Suppose that I give you a stream of values and you want to maintain the top-k smallest or largest values. You could accumulate all these values, sort them all and keep the smallest k values.
You can do somewhat better by using a binary heap to construct a priority queue. And you can also use the QuickSelect algorithm. I compared naive implementations of both the approach based on a binary heap and on QuickSelect in a previous blog post.
Let us review the code of these techniques. I use JavaScript because it is supported everywhere.
We can sort and slice…
var a = new Array();
for (var i = 0; i < streamsize; i++) {
a.push(rand(i));
}
a.sort(function(a, b) {
return a - b
});
var answer = a.slice(0, k);
We can dump everything naively into a priority queue (backed by a binary heap)…
var b = new FastPriorityQueue(reverseddefaultcomparator);
for (var i = 0; i < k; i++) {
b.add(rand(i));
}
for (i = k; i < streamsize; i++) {
b.add(rand(i));
b.poll();
}
var answer = b.array.slice(0, k).sort(function(a, b) {
return a - b
});
Each time we call poll in the priority queue, we remove the largest element. Thus we maintain a list of k smallest elements.
I now want to consider less naive implementations of these ideas.
At all time, we have access to the largest element in the priority queue through the peek function. Long-time reader Kendall Willets pointed out to me that we can make good use of the peek function as follows.
var b = new FastPriorityQueue(reverseddefaultcomparator);
for (var i = 0; i < k; i++) {
b.add(rand(i));
}
for (i = k; i < streamsize; i++) {
var x = rand(i);
if (x < b.peek()) {
b.add(x);
b.poll();
}
}
var answer = b.array.slice(0, k).sort(function(a, b) {
return a - b
});
This has the potential of reducing substantially the amount of work that the priority queue has to do.
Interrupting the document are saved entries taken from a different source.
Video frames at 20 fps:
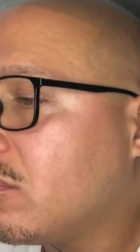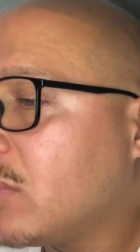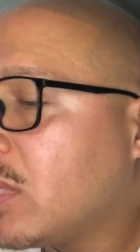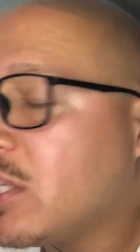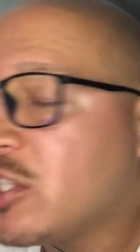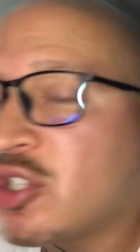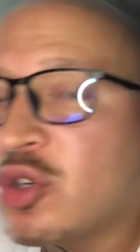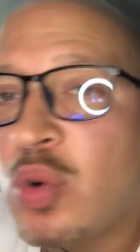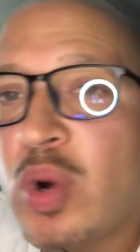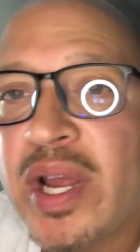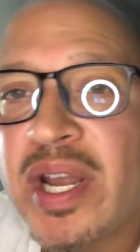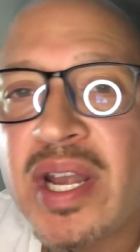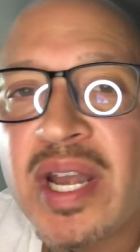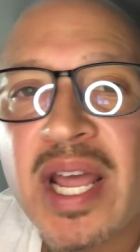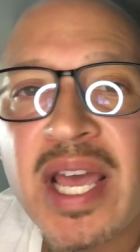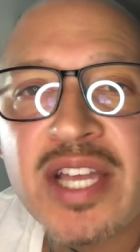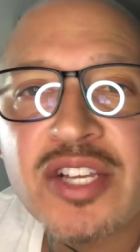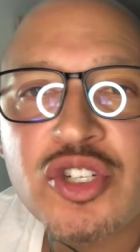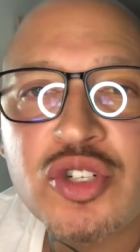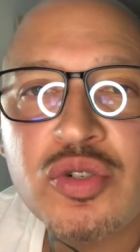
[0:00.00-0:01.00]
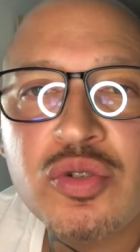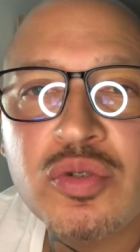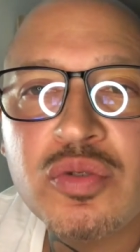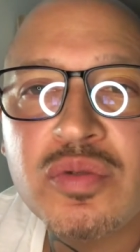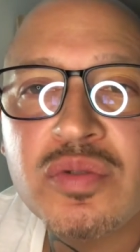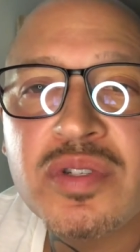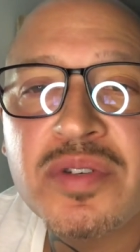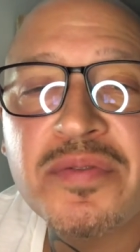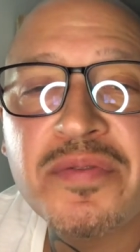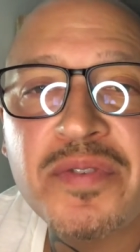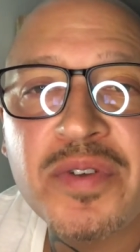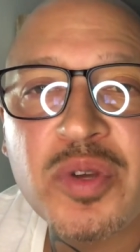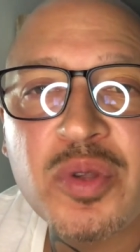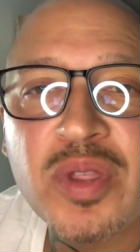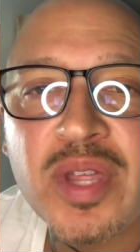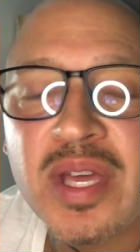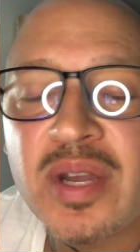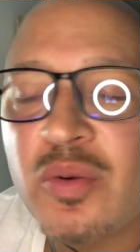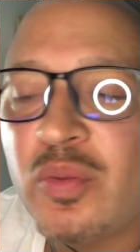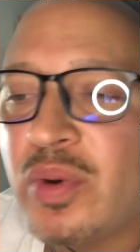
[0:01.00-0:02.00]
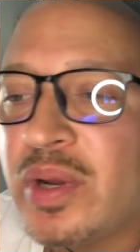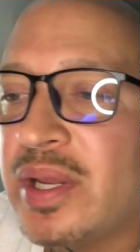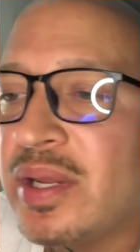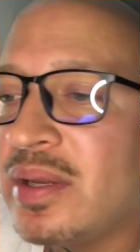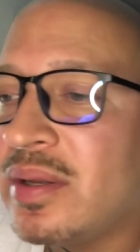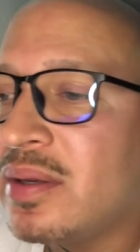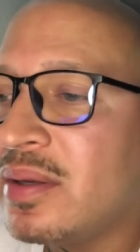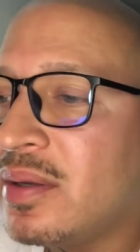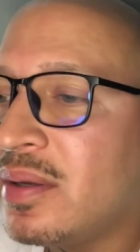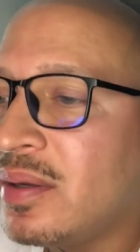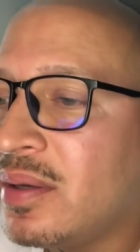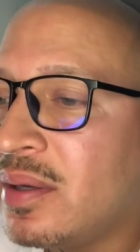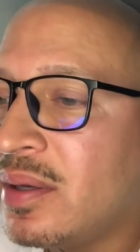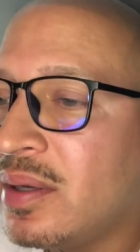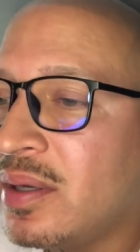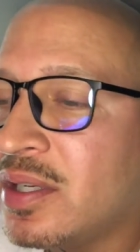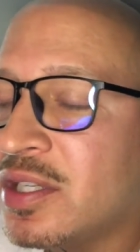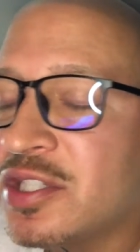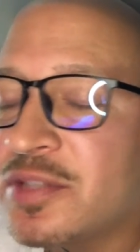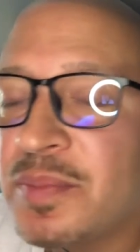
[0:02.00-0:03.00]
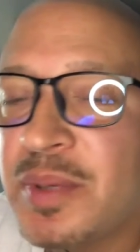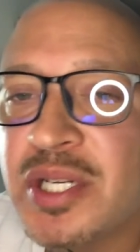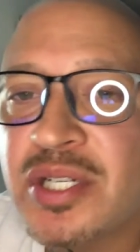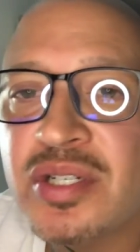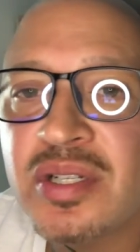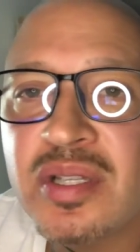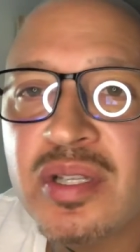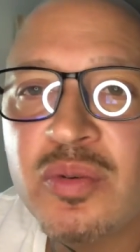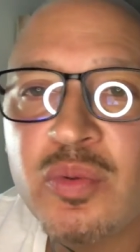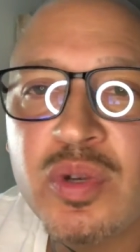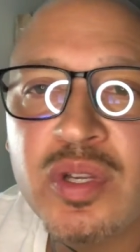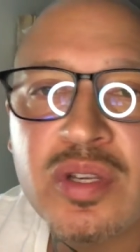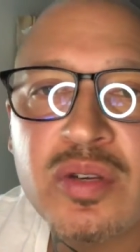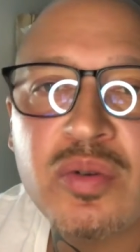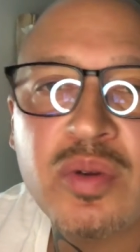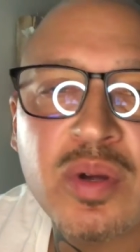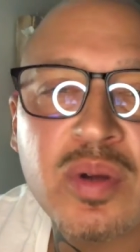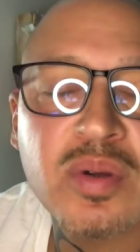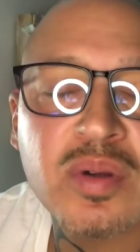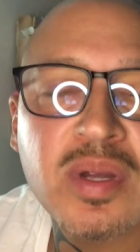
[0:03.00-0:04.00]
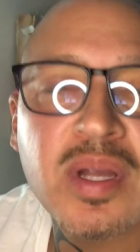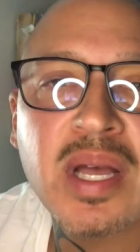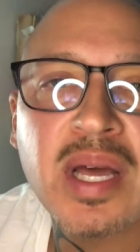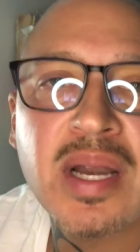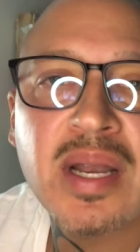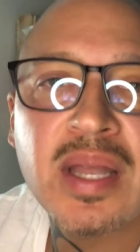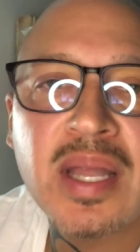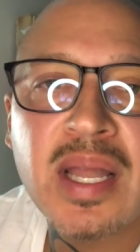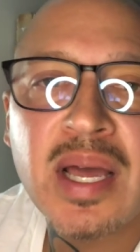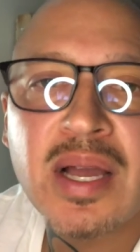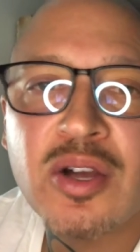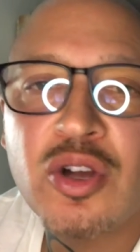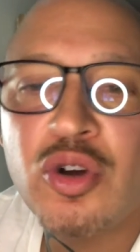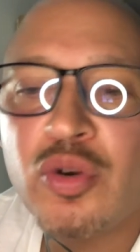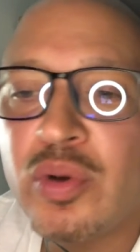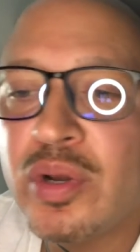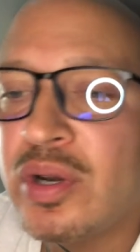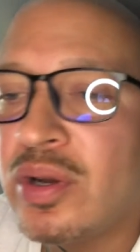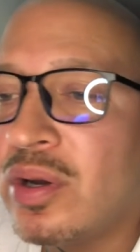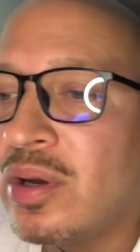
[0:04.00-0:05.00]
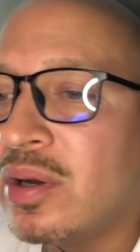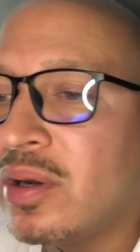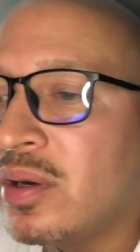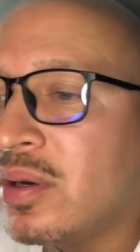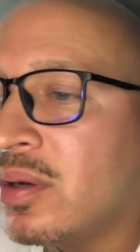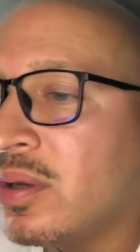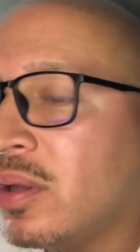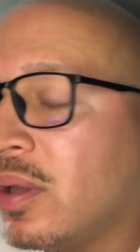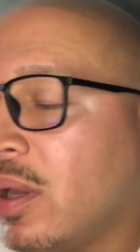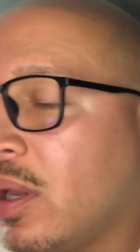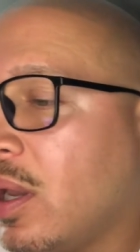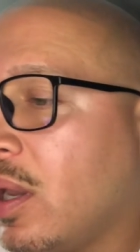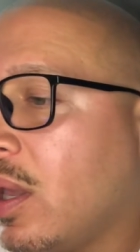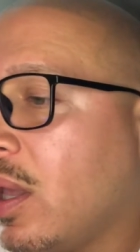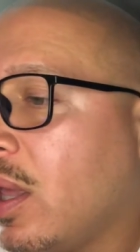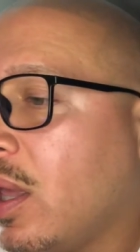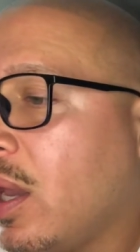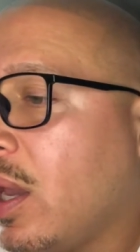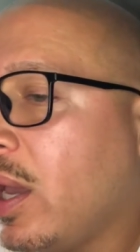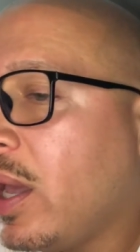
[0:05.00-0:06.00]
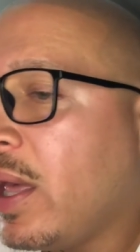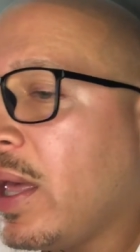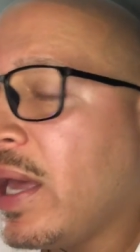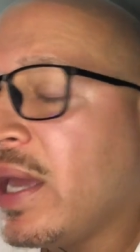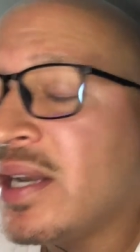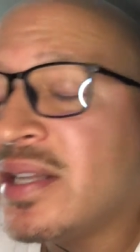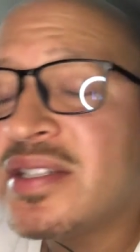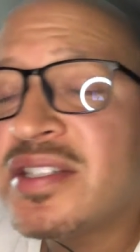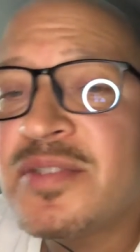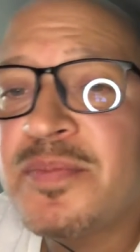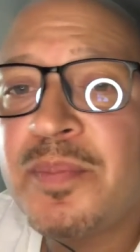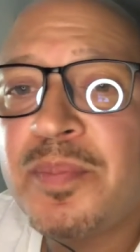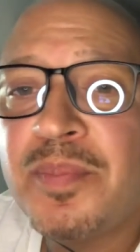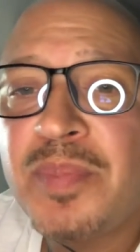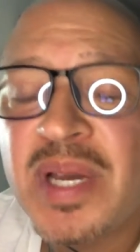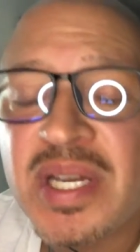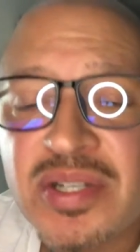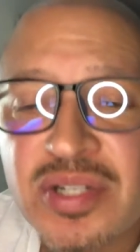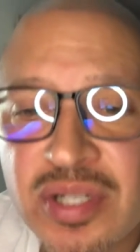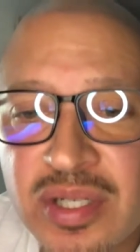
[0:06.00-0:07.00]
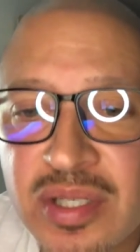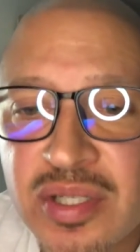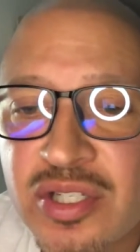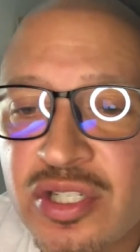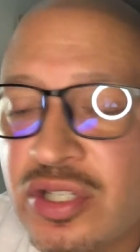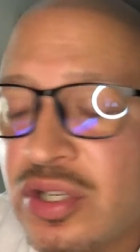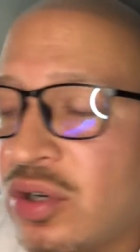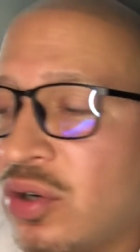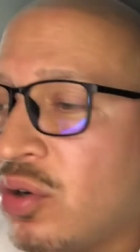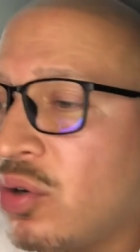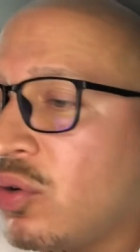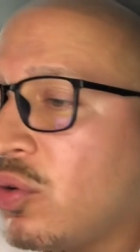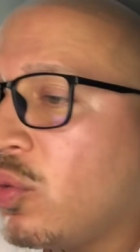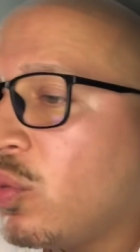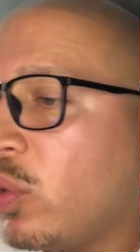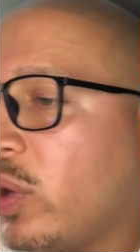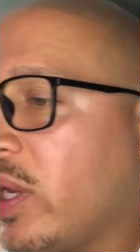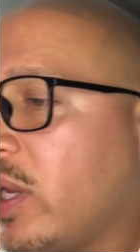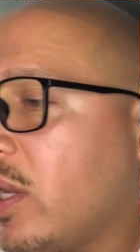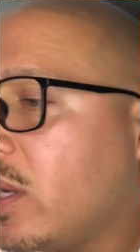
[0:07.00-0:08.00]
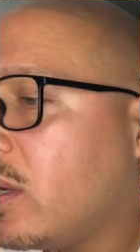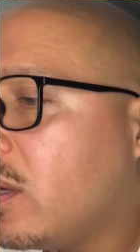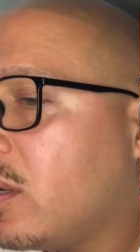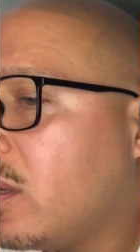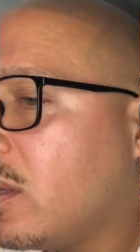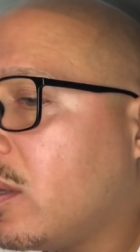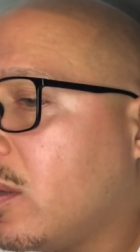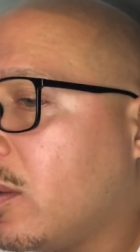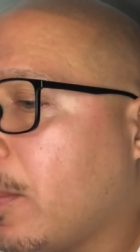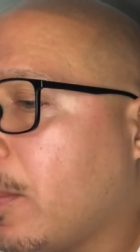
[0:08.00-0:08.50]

it's quite natural to feel that way, especially when you got a lot going on. And especially so when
What about the QuickSelect algorithm?
Michel Lemay pointed out to me what the Google Guava library does, which is to use a small buffer (of size k) and to run QuickSelect on this small buffer instead of the whole stream of data.
var a = new Array();
for (var i = 0; i < 2 * k; i++) {
a.push(rand(i));
}
QuickSelect(a, k, defaultcomparator);
var eaten = 2 * k;
while (eaten < streamsize) {
for (var i = 0; i < k; i++) {
a[k + i] = rand(i + eaten);
}
QuickSelect(a, k, defaultcomparator);
eaten += k;
}
var answer = a.slice(0, k).sort(function(a, b) {
return a - b
});
David Eppstein described to me something slightly more complex where we use our knowledge of the pivot in the QuickSelect algorithm to only merge potential candidates.
var a = new Array();
var i = 0;
for (; i < 2 * k; i++) {
a.push(rand(i));
}
QuickSelect(a, k, defaultcomparator);
var pivotvalue = a[k];
var locationinbuffer = k;
for (; i < streamsize; i += 1) {
var newvalue = rand(i);
if (newvalue < pivotvalue) {
a[locationinbuffer++] = newvalue;
}
if (locationinbuffer == 2 * k) {
QuickSelect(a, k, defaultcomparator);
locationinbuffer = k;
}
}
if (locationinbuffer != k) {
QuickSelect(a, k, defaultcomparator);
}
var answer = a.slice(0, k).sort(function(a, b) {
return a - b
});
It is not exactly what David described, but I believe that it captures the essence of his idea.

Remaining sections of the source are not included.